É claro que o futuro da Europa será, sem dúvida, uma questão-chave nas negociações entre Trump e Putin. Além disso, não se pode descartar que figuras políticas semelhantes a De Gaulle possam surgir na Europa, capazes de promover uma linha mais independente dos Estados Unidos.


A política de Trump de reduzir o envolvimento americano no exterior pode levá-lo a aceitar um acordo no estilo "Yalta 2.0" que deixaria os aliados europeus administrarem a si mesmos. Nesse cenário, a Rússia poderia aproveitar sua posição geográfica para restabelecer laços com países europeus com vistas à cooperação eurasiática.


Uma nova ordem política poderia emergir na França e na Alemanha, com governos de "nova direita" e reformas da UE que reduziriam sua influência sobre as nações individuais. O destino do Reino Unido, por outro lado, é uma questão separada, porque é o grande inimigo da Europa e merece uma discussão dedicada em artigos futuros.


Perspectivas para o Oriente Médio


Outra região onde os Estados Unidos e a Rússia exercem sua influência é o Oriente Médio e o Norte da África.

O golpe na Síria que levou à queda de Bashar al-Assad, bem como o cessar-fogo entre Palestina e Israel, podem ser considerados os primeiros sinais da nova abordagem de Trump na região. Estamos todos cientes do sionismo de Trump, mas vamos agora considerar os aspectos pragmaticamente políticos, deixando os ideológicos de lado por um momento.


As declarações de Trump sobre Gaza confirmam que os Estados Unidos pretendem fortalecer seu apoio histórico a Israel e é provável que Washington continue a apoiar grupos étnicos armados como o PKK, considerado uma ameaça à integridade territorial da Turquia, Síria, Irã e Iraque. A eleição de Trump levou a um revés para a Rússia na Síria, com uma redução de sua presença militar no país. Ao mesmo tempo, os Estados Unidos parecem querer fortalecer seu controle sobre os estados do Golfo, limitando sua reaproximação com a Rússia e a China.


Enquanto isso, Moscou e Teerã assinaram um acordo de cooperação estratégica para relançar corredores comerciais e energéticos, com implicações também no campo militar, apertando à força a Orla da Eurásia.


Uma questão-chave nas negociações entre Trump e Putin será o futuro de Israel, considerado o posto avançado americano na região e com uma presença significativa de imigrantes russos. Isto tem muito a ver com a Europa, porque o projecto mais importante agora é a Rota do Algodão, onde tanto Israel como Itália desempenham um papel central.

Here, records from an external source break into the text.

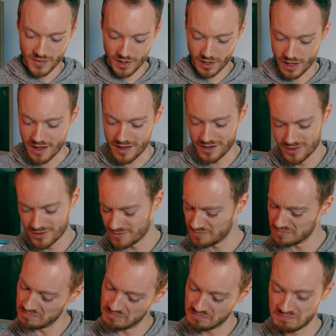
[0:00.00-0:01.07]

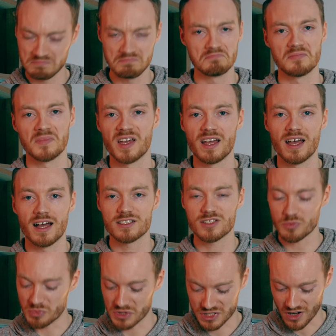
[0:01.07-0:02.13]
It's
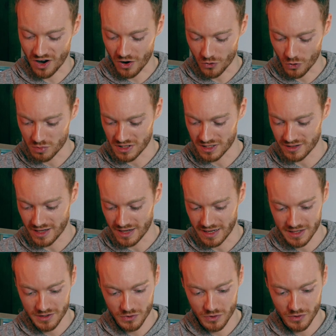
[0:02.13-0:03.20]
a bizarre opening line.
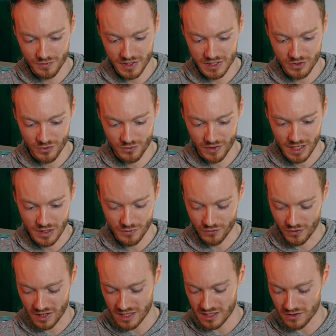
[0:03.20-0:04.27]
I don't know if I should find it
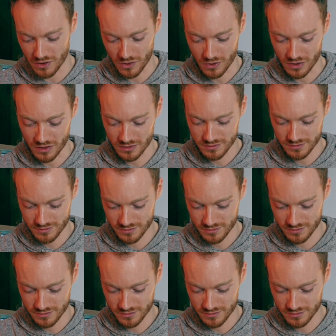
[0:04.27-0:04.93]
funny or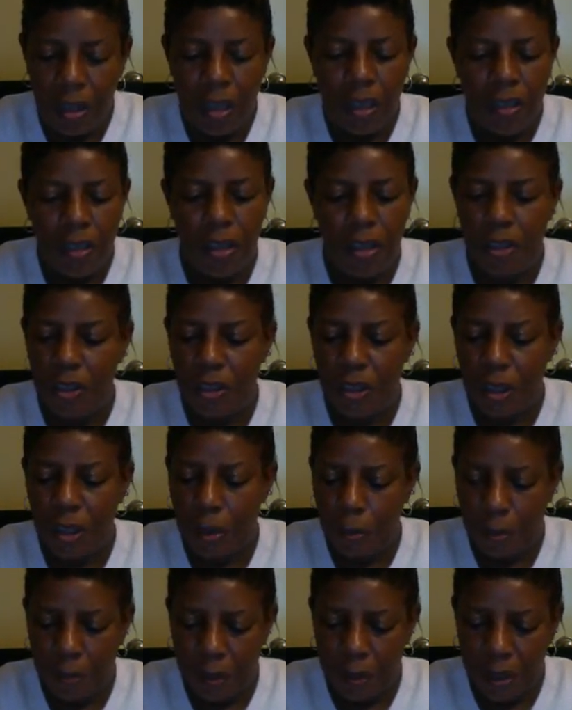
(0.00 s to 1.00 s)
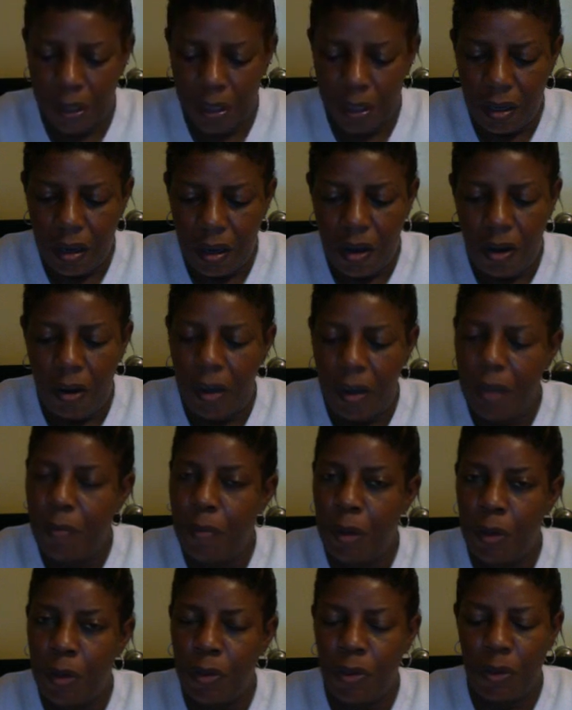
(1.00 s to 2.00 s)
such as temperament or
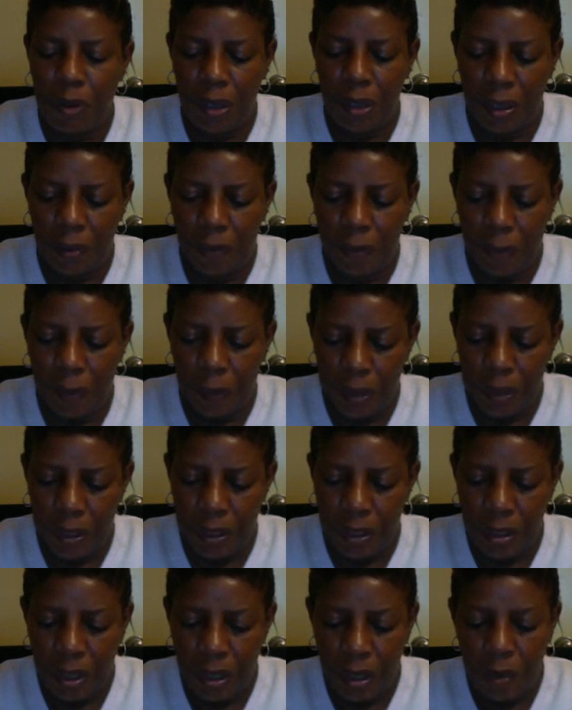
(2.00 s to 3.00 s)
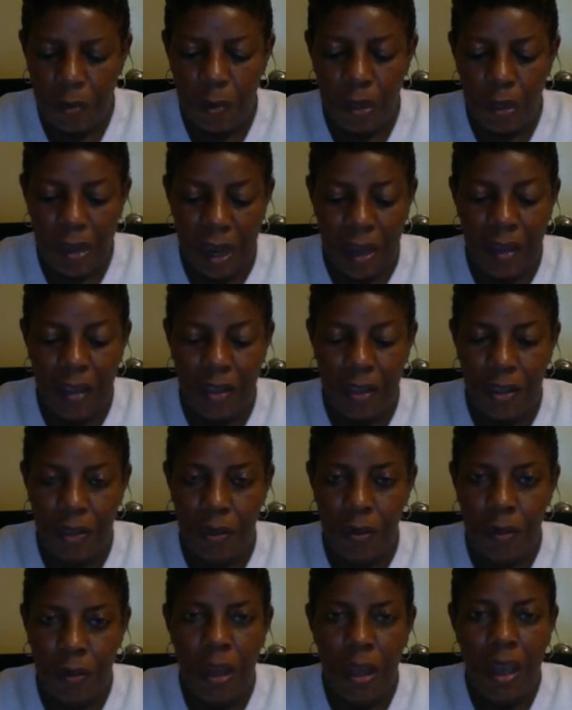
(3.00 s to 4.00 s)
emotional influences related
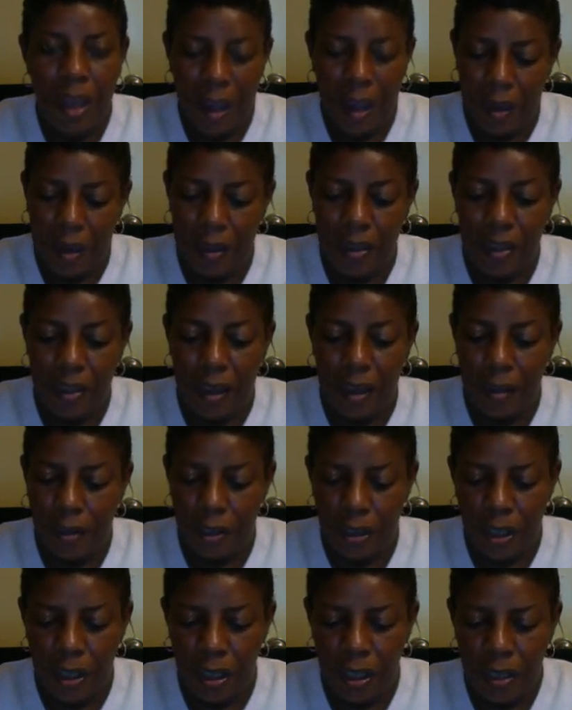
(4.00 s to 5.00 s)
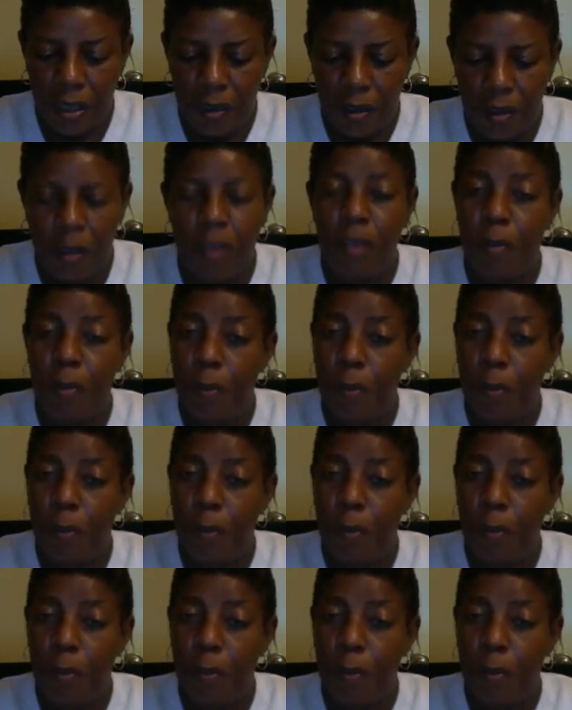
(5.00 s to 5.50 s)
to ADHD or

Entre as possíveis "soluções" discutidas em um hipotético Yalta 2.0 poderiam estar:


  • Garantias mútuas de segurança entre o Irã e Israel;

  • O fim da ocupação israelense de Gaza;

  • Uma redução do poder militar do Hamas em troca do fim da ocupação;

  • A manutenção do controle israelense sobre as Colinas de Golã por razões de segurança;

  • Fim dos ataques a Israel por milícias regionais, particularmente no Iêmen.


A agressividade estrutural de Israel torna improvável que essas suposições se traduzam em paz duradoura.


Trump e Putin também podem discutir questões relacionadas aos países do Golfo, preços do petróleo e o papel da OPEP, bem como a situação na Líbia, no Iêmen e a presença de grupos armados no norte da Síria. O que certamente sairá disso é pelo menos um rascunho de um acordo mundial de formatação.

Os critérios de dissuasão, soft power e hard power podem mudar em questão de horas.


Um mundo não mais dominado pelos EUA e pela Rússia


Acho que agora está bem claro que a mudança na ordem mundial levará a um novo tabuleiro de xadrez mundial: não vivemos mais em um sistema bipolar como o que surgiu após a Segunda Guerra Mundial, a ascensão de novas potências como China, Índia e Irã tornou um contexto multipolar, com atores regionais tomando decisões autônomas, com o Sul Global emergindo fortemente e com uma percepção geral e generalizada das relações internacionais.


Por essa razão, os Estados Unidos e a Rússia não têm mais o poder de redesenhar o mundo por conta própria, como fizeram em Yalta em 1945.


O que está claro é que eles continuarão buscando compromissos em áreas de maior tensão, levando em consideração a nova dinâmica geopolítica.


Na mídia, parece que apenas os EUA e a Rússia estão falando, mas nos bastidores e longe das câmeras há muito mais jogadores envolvidos. Que comecem os jogos.